The plants were treated with two rates of the inventive whitefly insecticide at concentrations of 1/50 and 1/100 v/v. The whitefly insecticide was applied using a hand held spray bottle. Leaves were sprayed from a bottle with constant agitation until run off. The following day, counts were made to determine the number of eggs on each leaf. Leaves were then examined at intervals ranging from 2 to 7 days. Whiteflies were counted and their stage of development was recorded. Counts continued until all the insects had either died or reached adulthood. Differences between means were examined using a Student-Newman-Kuels test at the 1% level.

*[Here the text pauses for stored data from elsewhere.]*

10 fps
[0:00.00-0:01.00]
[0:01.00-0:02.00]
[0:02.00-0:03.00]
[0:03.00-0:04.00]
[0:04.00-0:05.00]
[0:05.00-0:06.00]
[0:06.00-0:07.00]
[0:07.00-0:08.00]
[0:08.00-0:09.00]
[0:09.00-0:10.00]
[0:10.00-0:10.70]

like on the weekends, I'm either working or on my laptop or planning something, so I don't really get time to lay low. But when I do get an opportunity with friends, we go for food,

The test results were unexpectedly surprisingly good. The whitefly insecticide AZ-543, at a concentration of 1/100, resulted in a crawler mortality of 95.1.+-.1.4%. None of the other treatments allowed whiteflies to progress past the crawler stage (i.e., crawlers suffered 100% mortality). These mortality rates were significantly different (P<0.01) than rates suffered by whiteflies that were not treated (22.4.+-.15.3%).
The whitefly insecticide is particularly suited for use as a fly sprays. The whitefly insecticide can also be used as stomach poisons for leaf-eating insects and as contact insecticides for sucking insects. The whitefly insecticide may also cause physiological changes caused in the treated insect which affect reproduction of sterility or abnormal development.

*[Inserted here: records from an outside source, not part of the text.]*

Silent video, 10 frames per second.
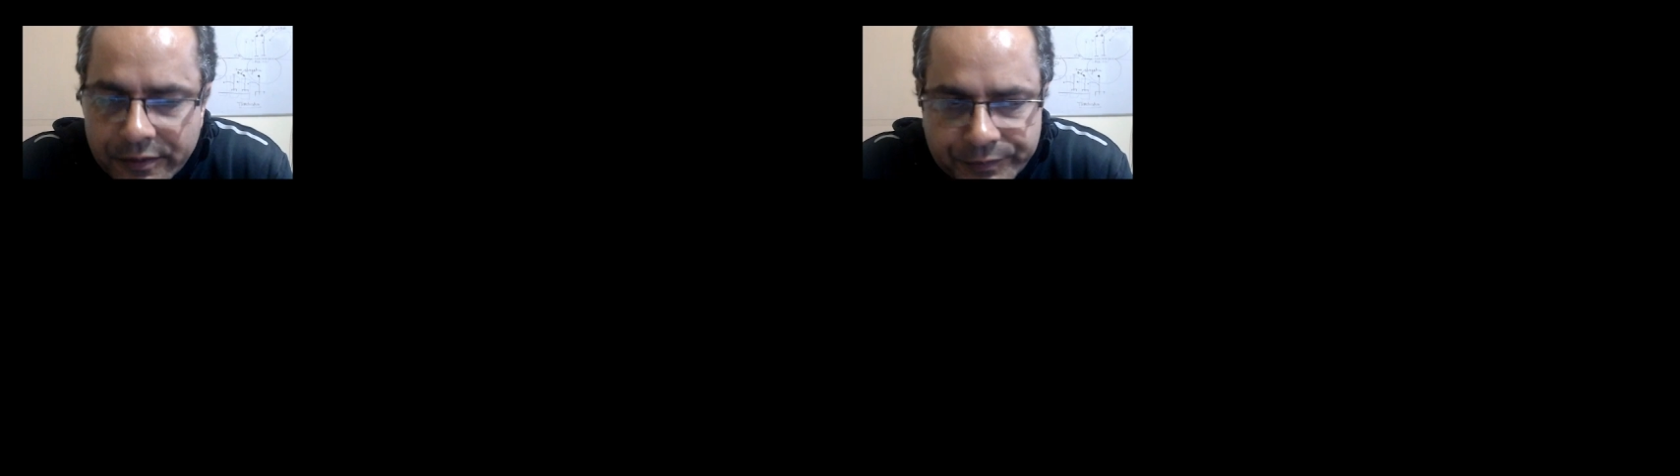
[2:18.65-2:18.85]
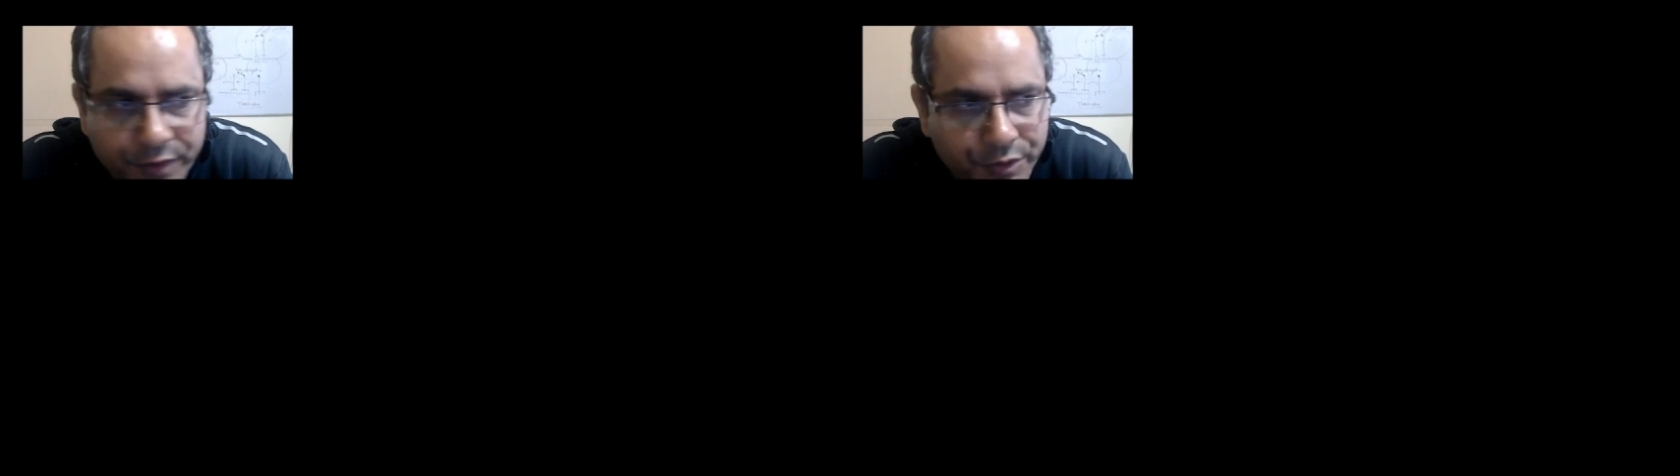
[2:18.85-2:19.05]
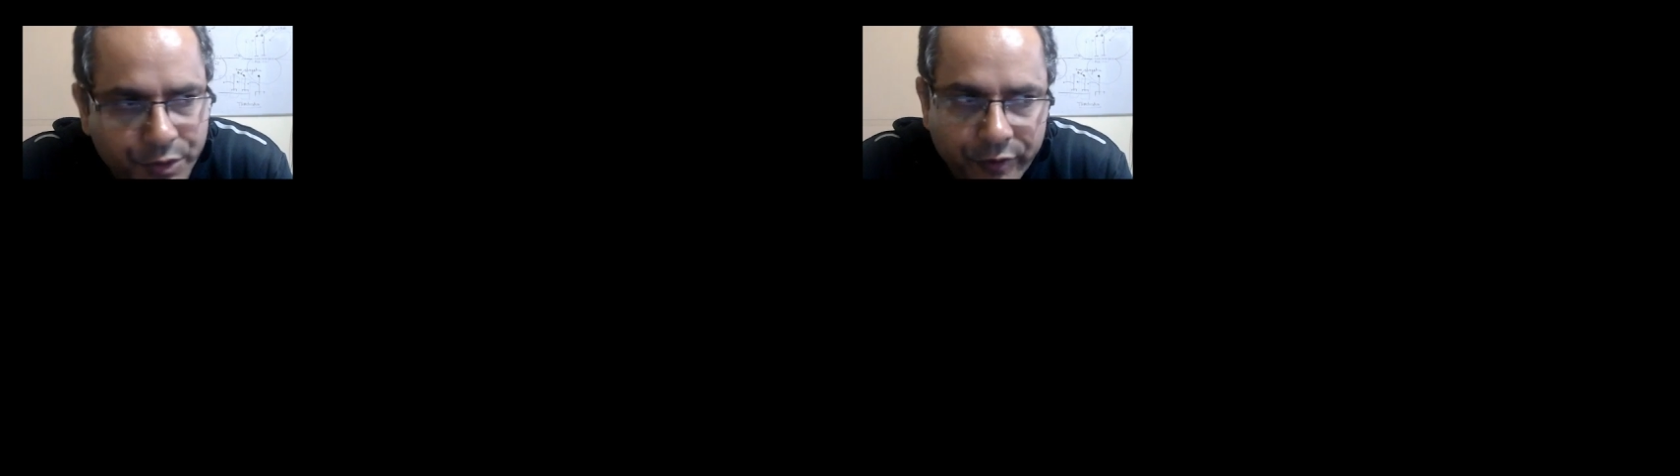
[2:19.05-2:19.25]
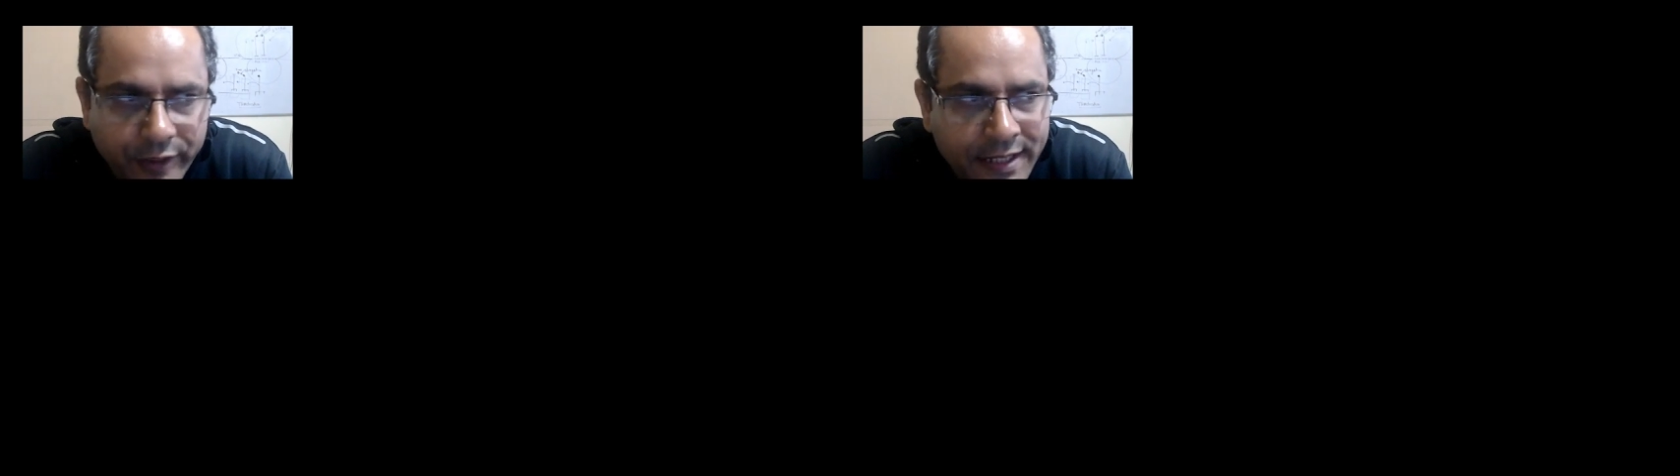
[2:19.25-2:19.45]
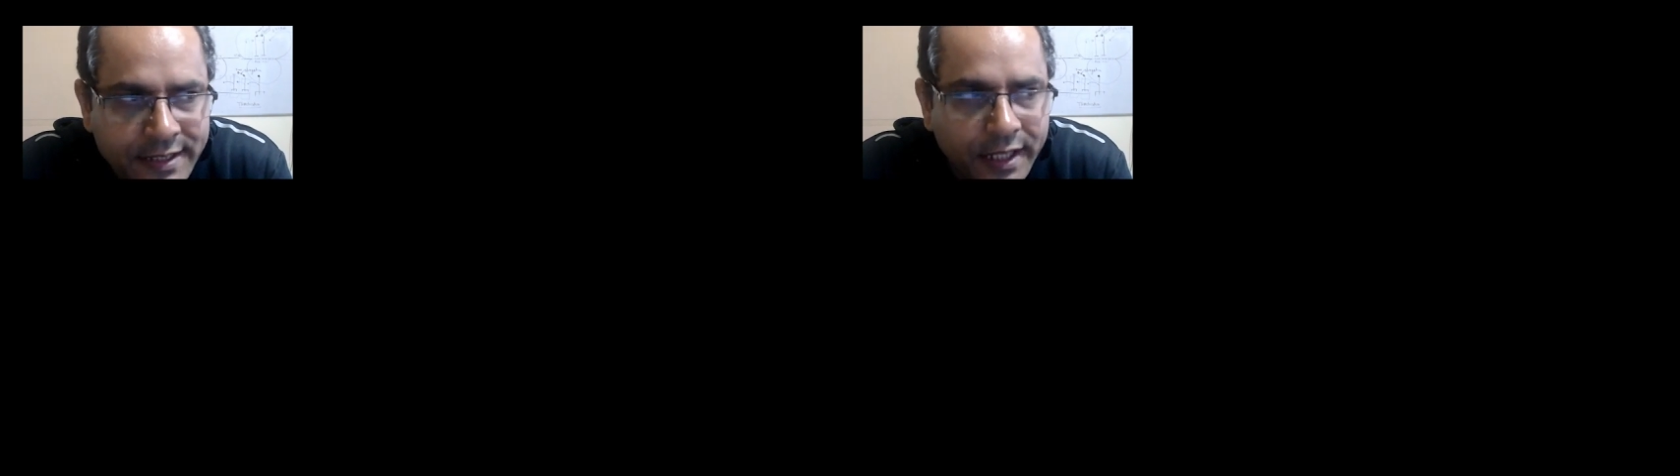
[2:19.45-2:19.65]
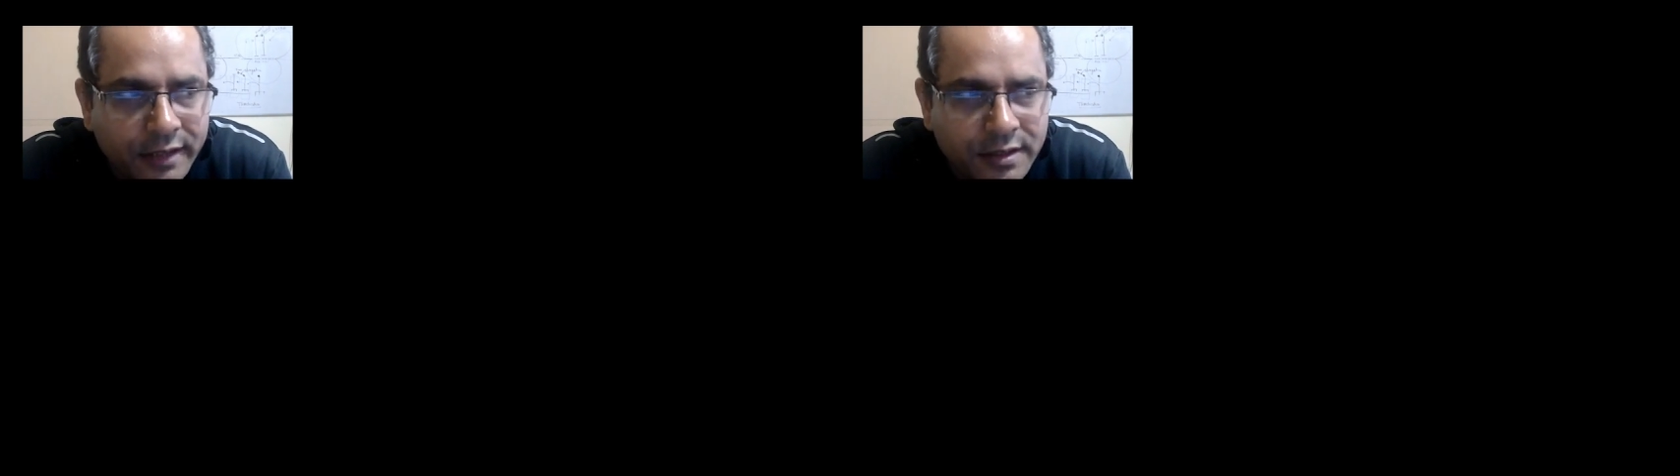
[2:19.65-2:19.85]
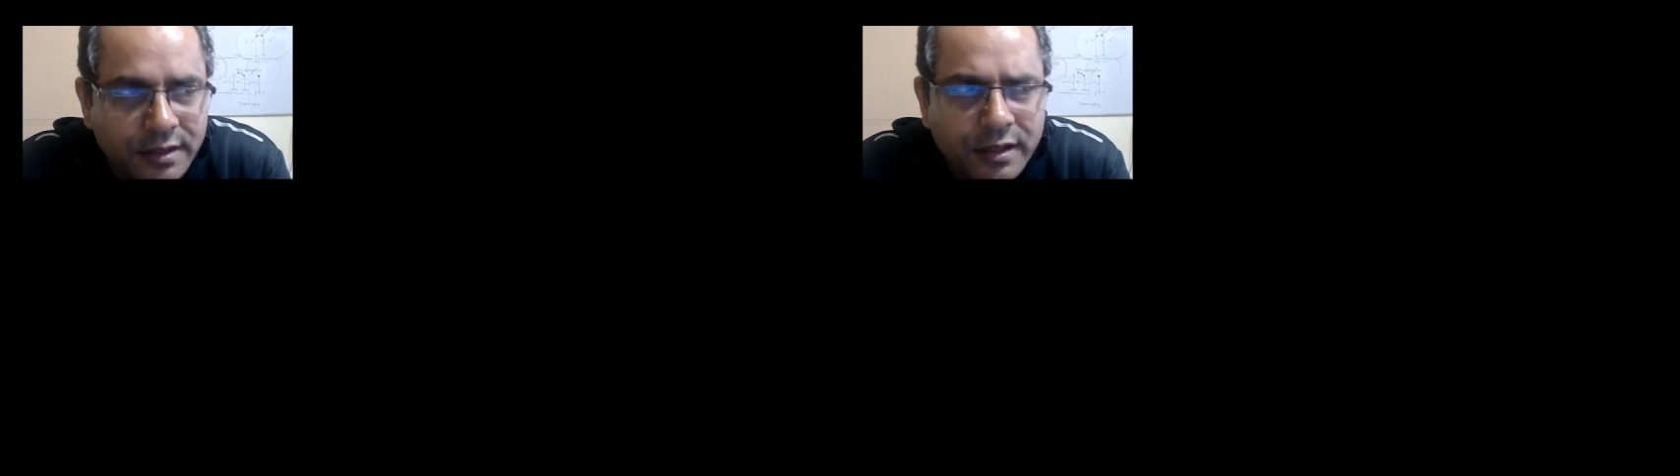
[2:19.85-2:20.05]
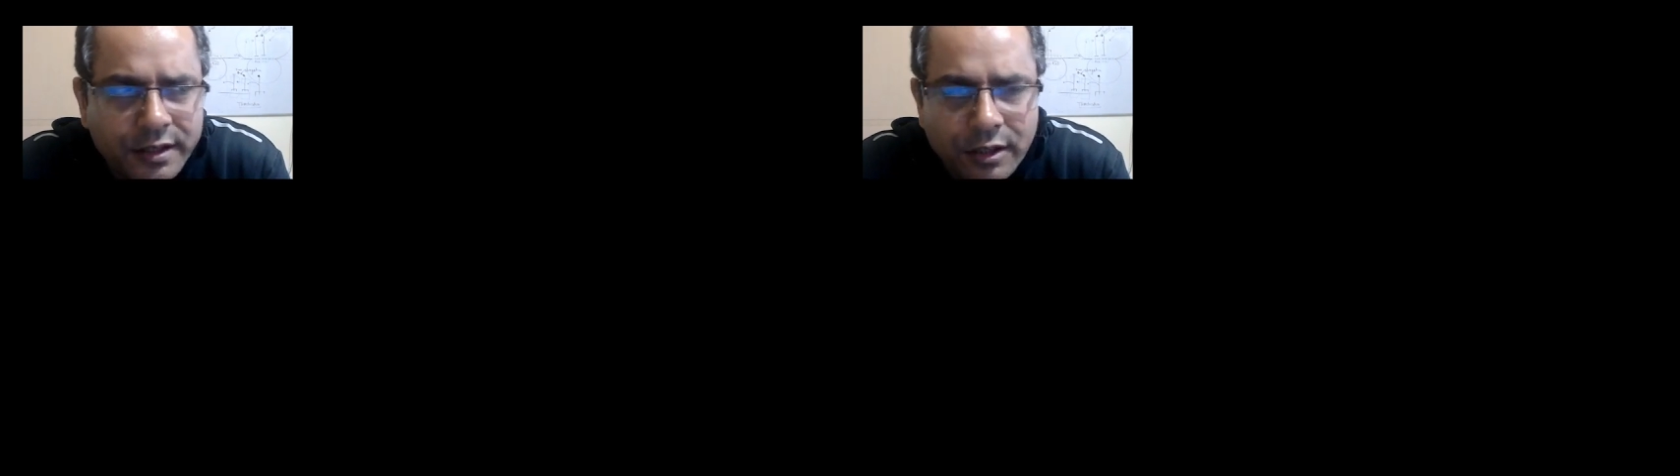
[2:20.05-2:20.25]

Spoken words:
So we can say this is the result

Typical insects which may be controlled by the present invention are: Bemisia tabaci whiteflies or sweet potato whiteflies, Diptera such as mosquitos and houseflies, Homoptera such as aphids, Hemiptera such as Pyrrhocoridae and Miridae; Lepidoptera such as Pyralidae and Gelechidae, and Coleoptera such as Tenebrionidae, Chrysomelicae and Dermestidae. For example, Pyrrhocoris apterus, Lygus hesperus, Galleria mellonella, Plodia interpuctella, Phtorimoca operculella, Tenebrio molitor, Triboleum confusm, Diabrotica duo-decimpunctata, Dermestes maculatus, Aedes aegypti and Musca domestica.
The whitefly insecticide, also known as Enviro-cide Whitefly insecticide spray, is useful to control pests. When used as a spray, the user should shake the insecticide well before using. The sprayer can be held 18 inches from foliage and sprayed with circular motion. A direct spray can be used so that upper and lower leaf surfaces are contacted. The user should exercise caution on new growth and tender foliage. Fish bowls, furniture, floors and walls can be covered with paper before spraying. The spray should be applied in a manner to provide complete and uniform coverage of infested plants. The user should seek good coverage of underside of leaves and trunk or main stem. Overspraying to the point of excessive runoff, should be avoided. Treat, when pests appear and repeat at 7 to 10 day intervals, if needed.
Among the many advantages of the whitefly insecticidal composition, formulation and technology of the invention are:
1. Superior insecticide for whiteflies and other insects.
2. Safe for humans, wildlife, mammals, animals, plants, birds, and aquatic life.
3. Outstanding product performance.
4. Ecologically attractive.
5. Does not pollute the air nor contaminate the soil or water.
5. Beneficial to the environment.
6. Easy to use.
7. Cost effective.
8. Superior quality.
Although embodiments of the invention have been shown and described, it is to be understood that various modifications and substitutions, as well as rearrangements of parts, components, and process steps, can be made by those skilled in the art without departing from the novel spirit and scope of this invention.